== Exercise aim ==
Set down, exactly as written, the lines from the line holding "[0:00.87-0:01.15]" to the end of the data, inclusive, skipping any pictures.

(Items from a dataset)
*****
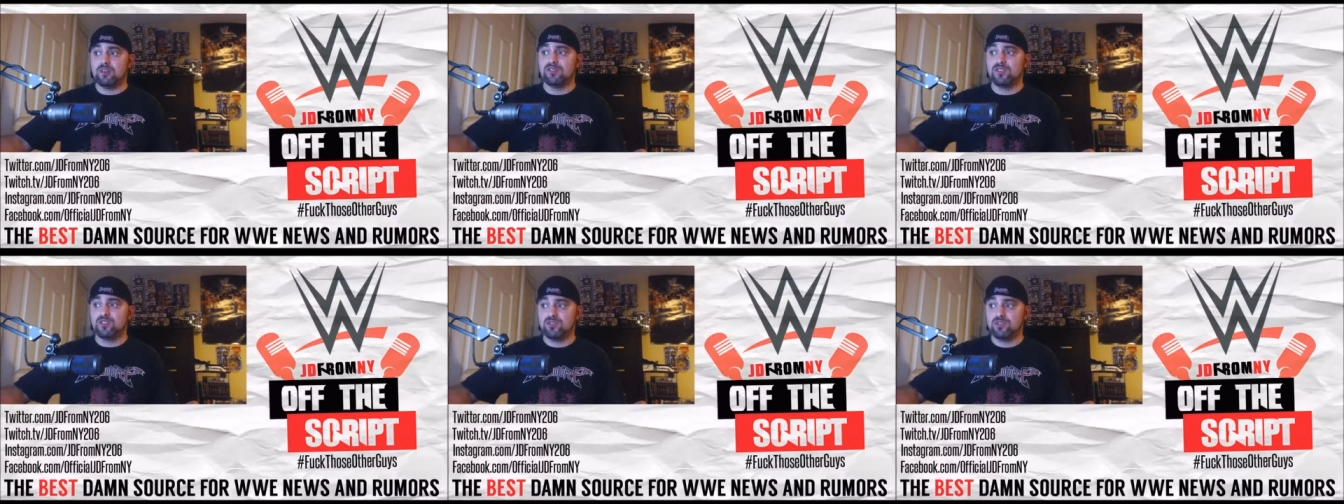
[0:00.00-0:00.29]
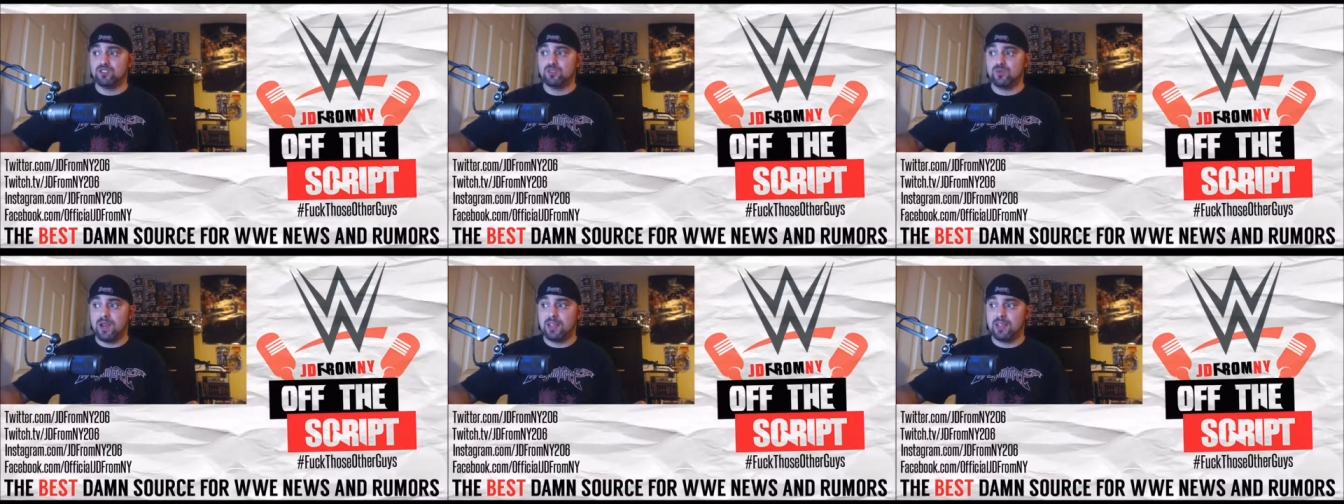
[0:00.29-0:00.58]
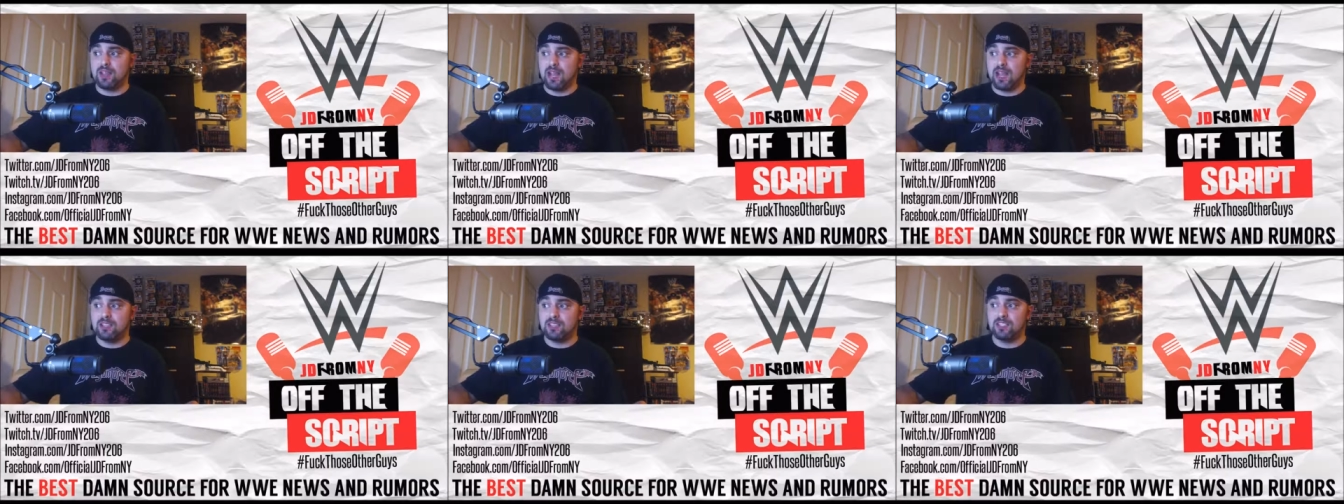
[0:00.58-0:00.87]
of the
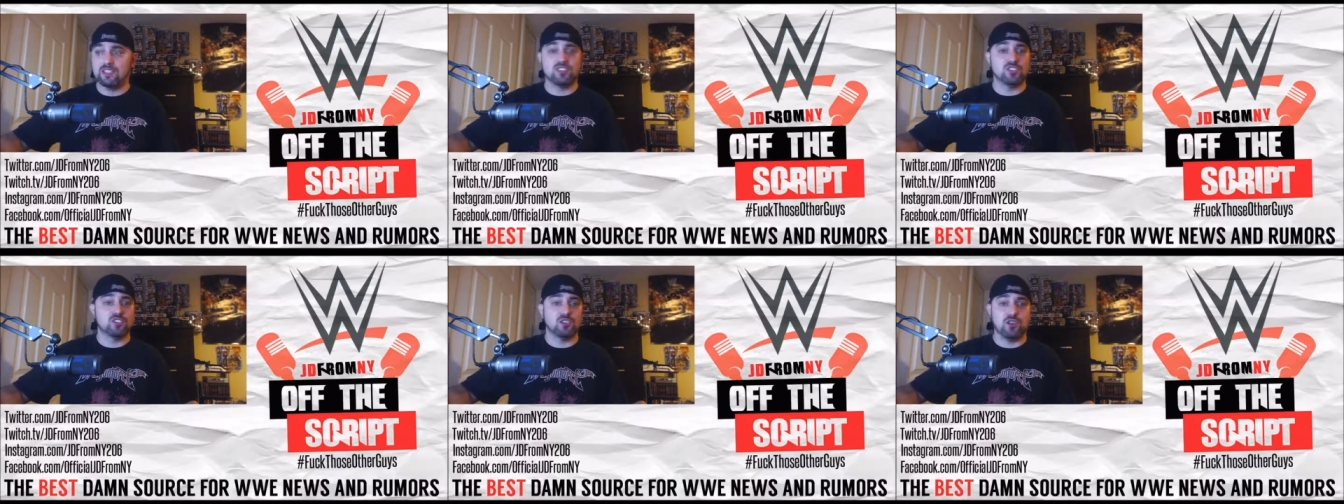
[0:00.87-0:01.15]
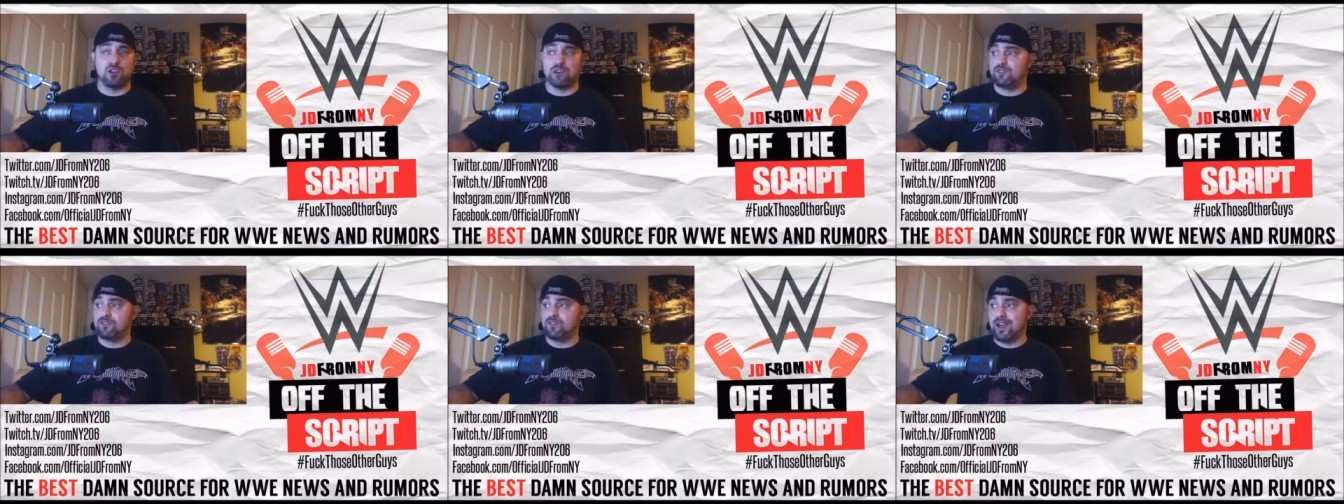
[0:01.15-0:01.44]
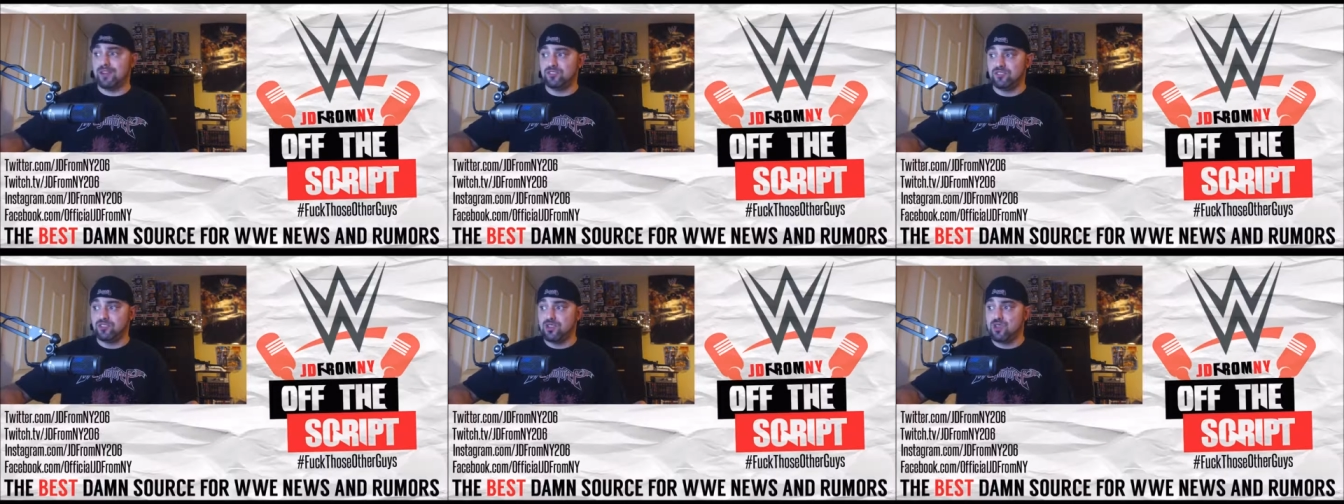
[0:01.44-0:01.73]
Cruiserweight Classic, the start of
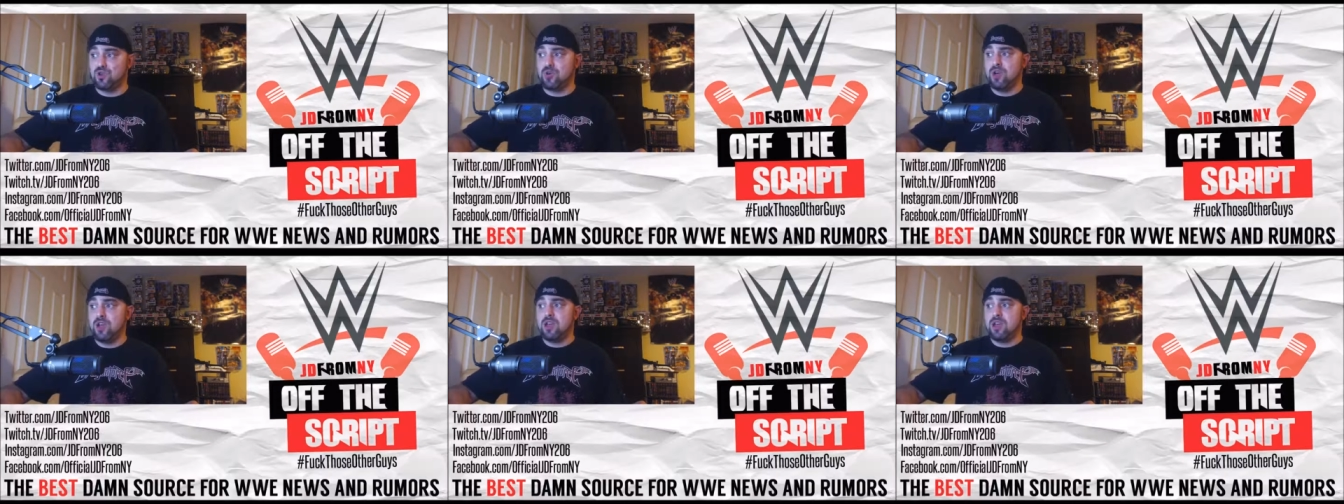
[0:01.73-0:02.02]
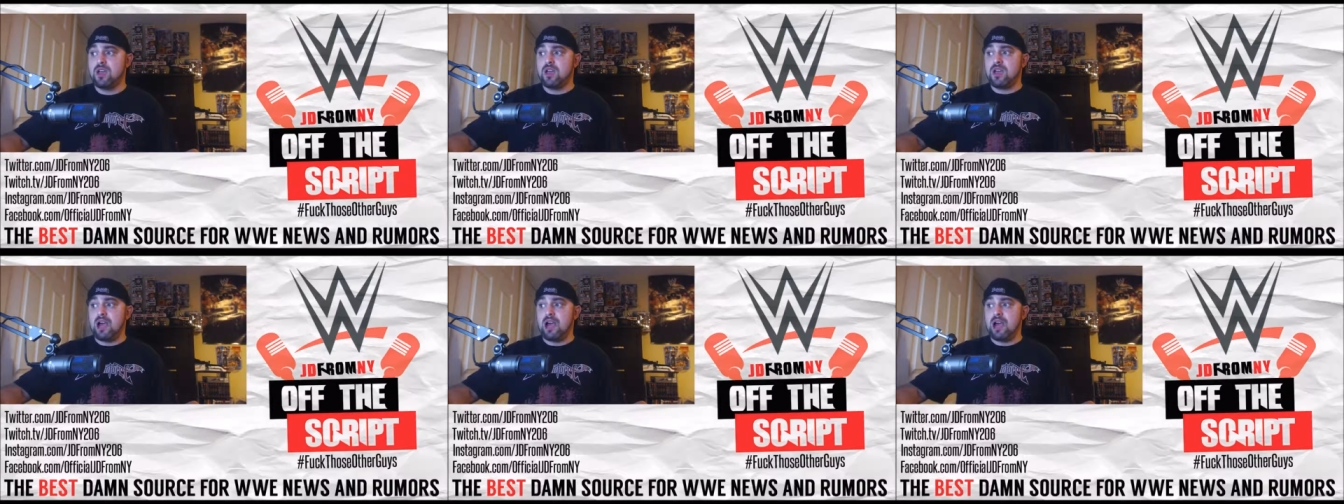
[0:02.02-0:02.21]
round two,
*****
== Answer space ==
[0:00.87-0:01.15]
[0:01.15-0:01.44]
[0:01.44-0:01.73]
Cruiserweight Classic, the start of
[0:01.73-0:02.02]
[0:02.02-0:02.21]
round two,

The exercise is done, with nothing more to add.